(Stored entries)
• • • • •
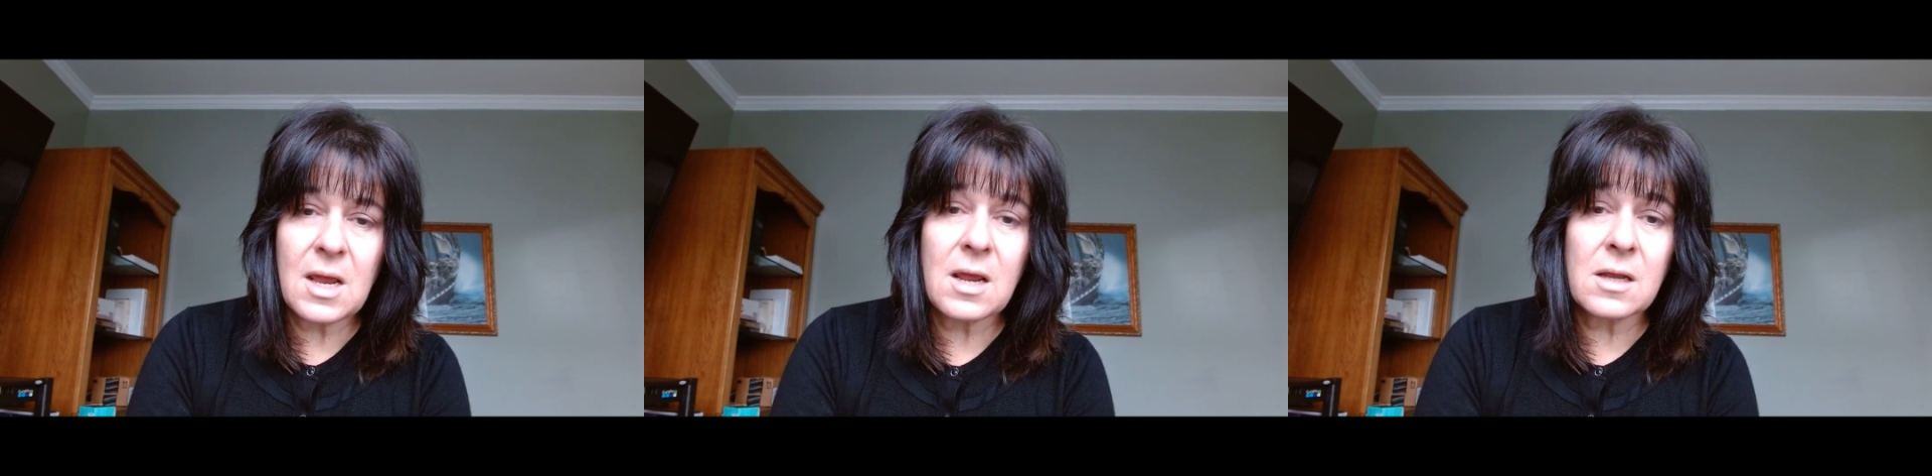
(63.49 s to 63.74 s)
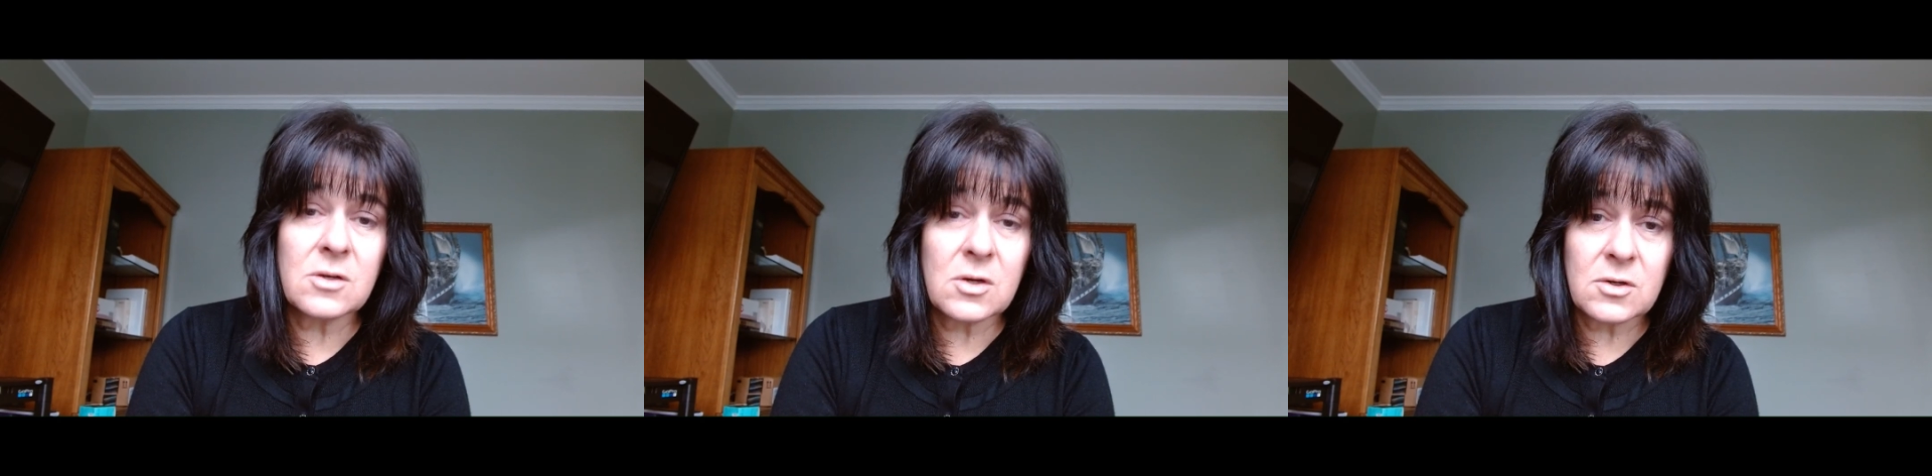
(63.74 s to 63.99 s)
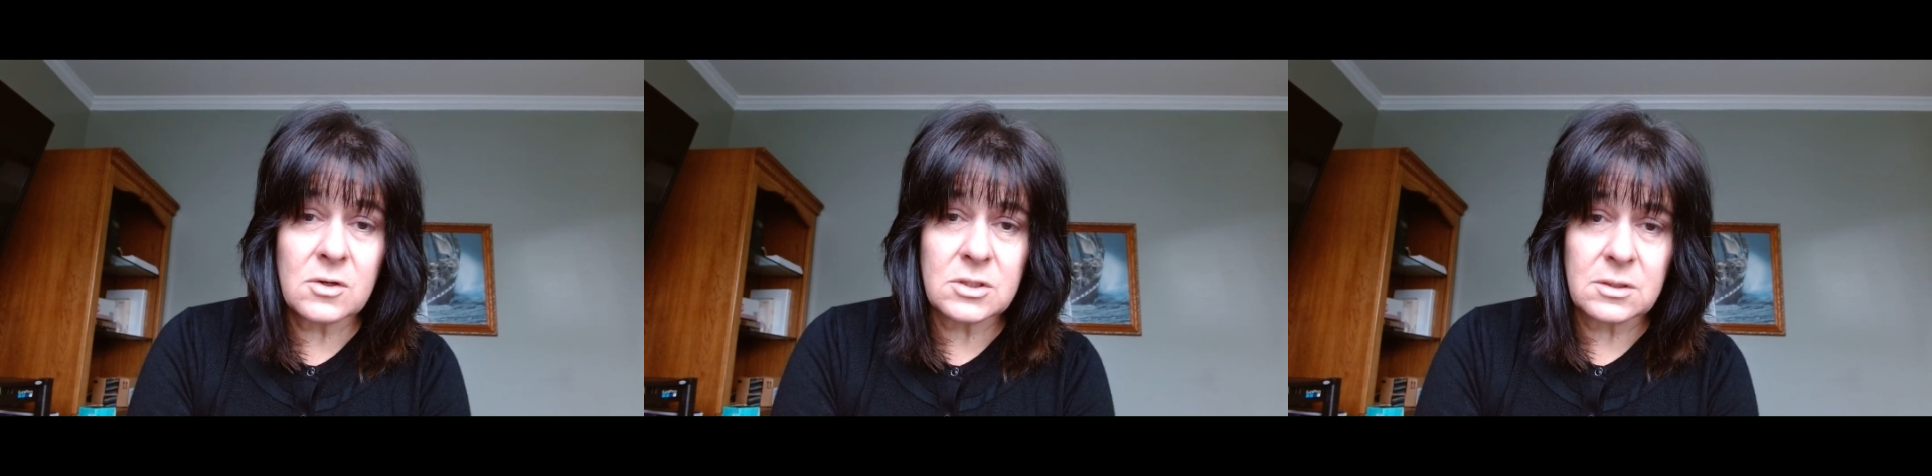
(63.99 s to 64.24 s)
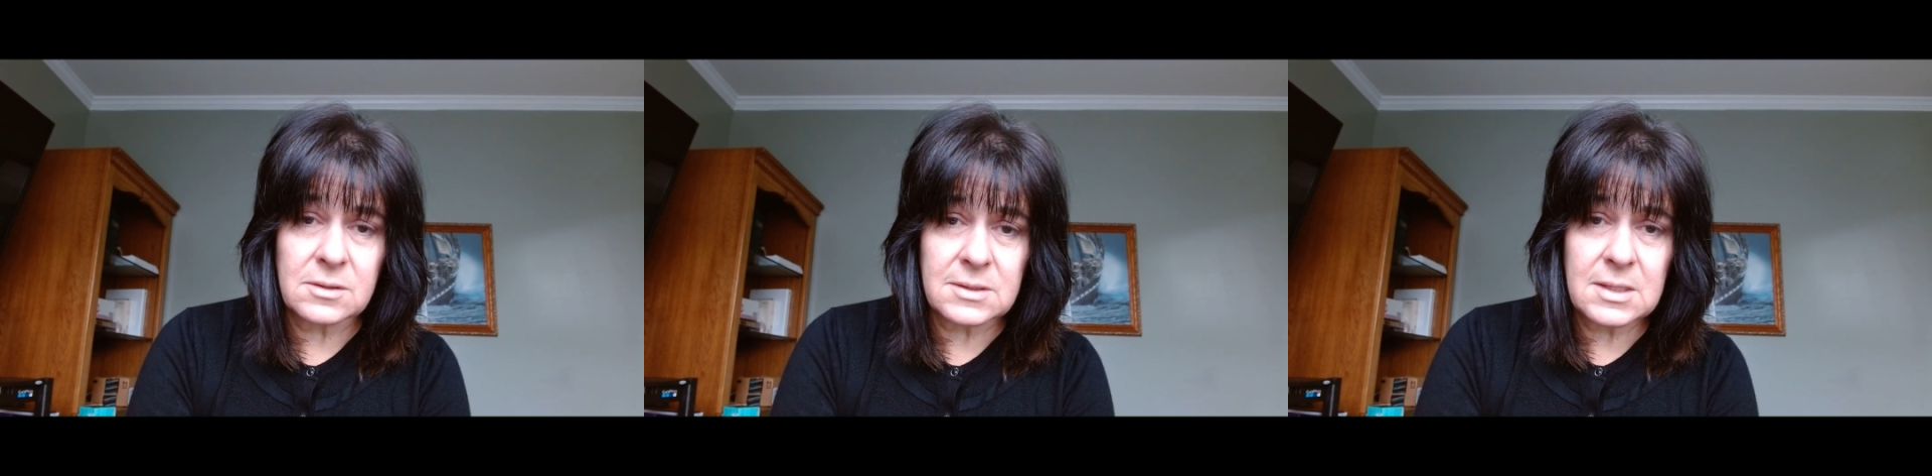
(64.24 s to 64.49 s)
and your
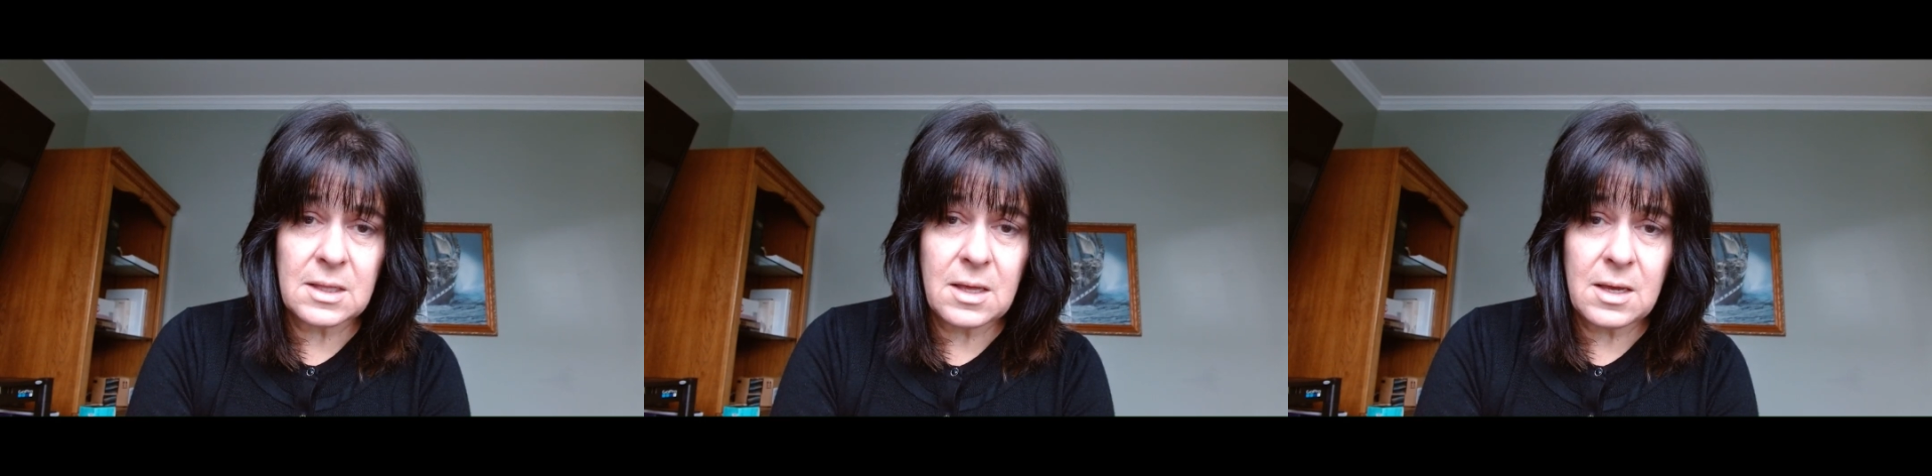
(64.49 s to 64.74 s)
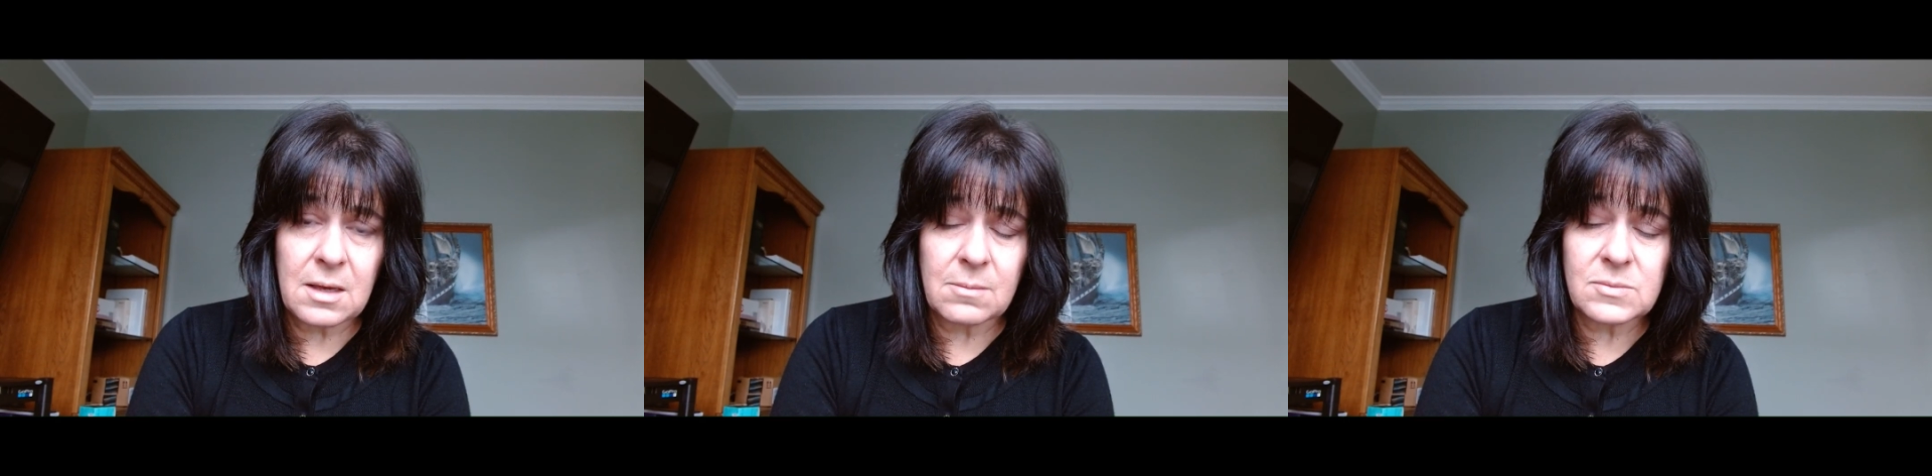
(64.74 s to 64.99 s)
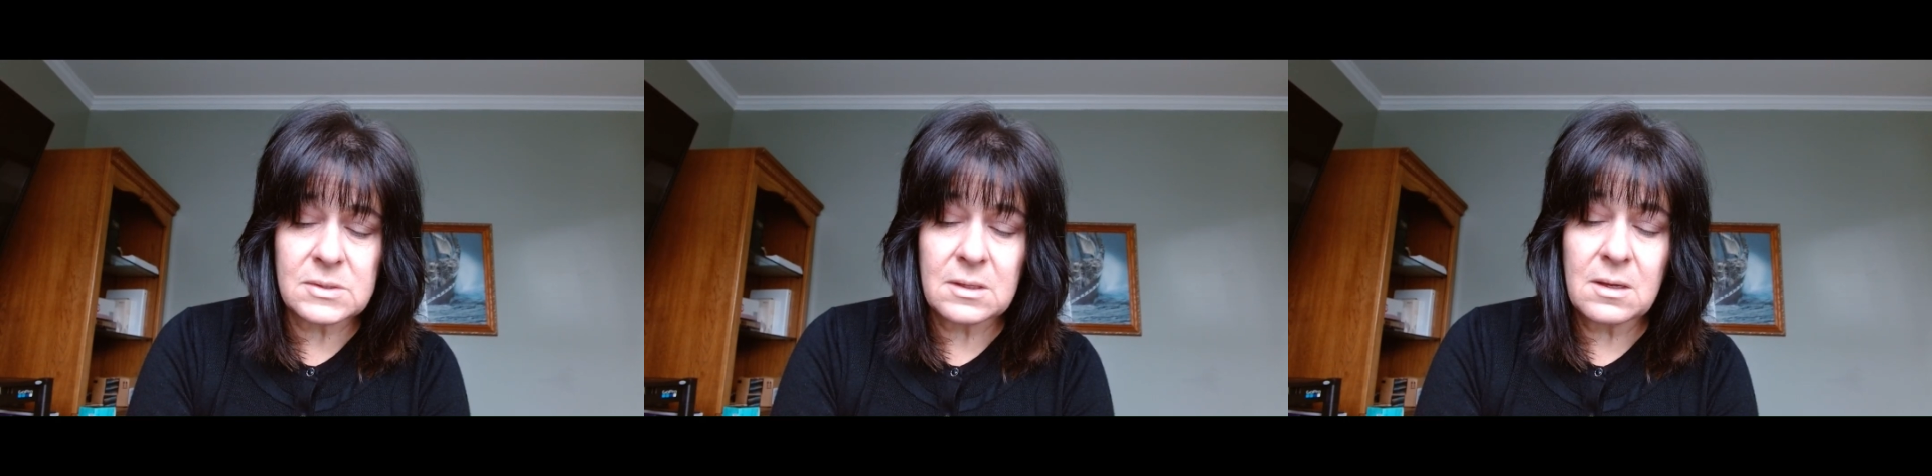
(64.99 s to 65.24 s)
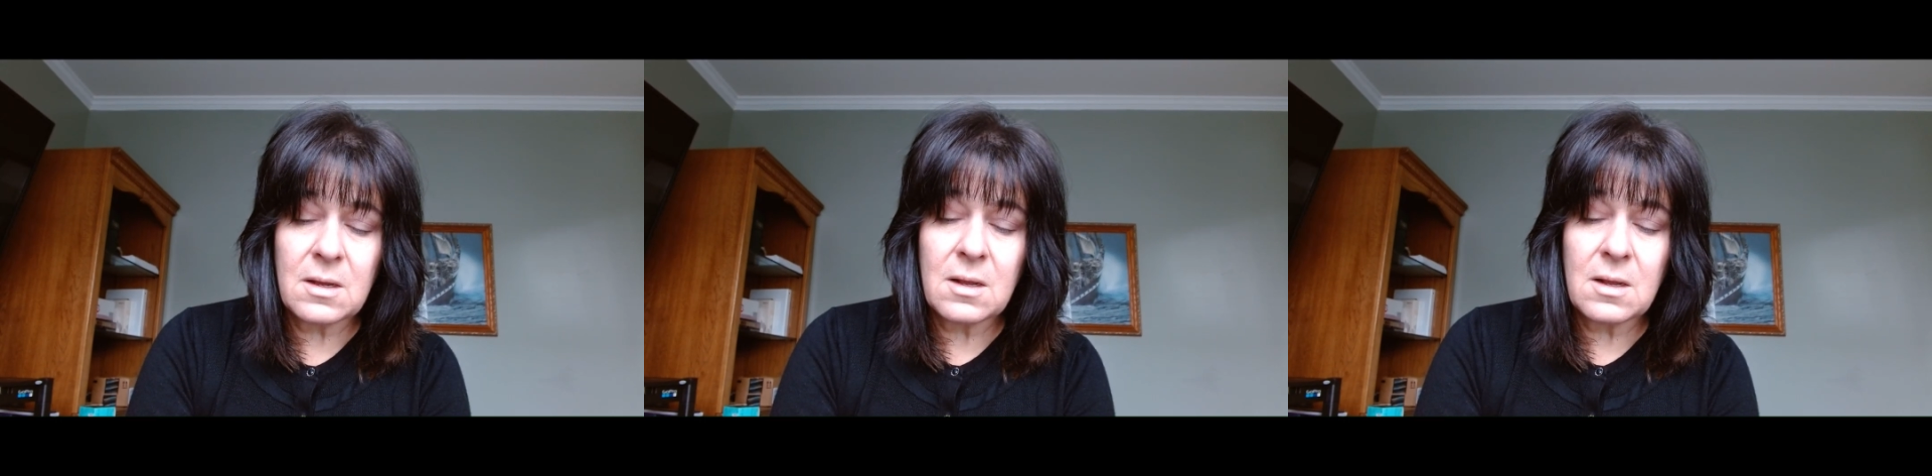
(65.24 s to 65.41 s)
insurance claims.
• • • • •
Required action »
For this exercise, return the records above in full and exactly, omitting the images.

Worked solution »
(63.49 s to 63.74 s)
(63.74 s to 63.99 s)
(63.99 s to 64.24 s)
(64.24 s to 64.49 s)
and your
(64.49 s to 64.74 s)
(64.74 s to 64.99 s)
(64.99 s to 65.24 s)
(65.24 s to 65.41 s)
insurance claims.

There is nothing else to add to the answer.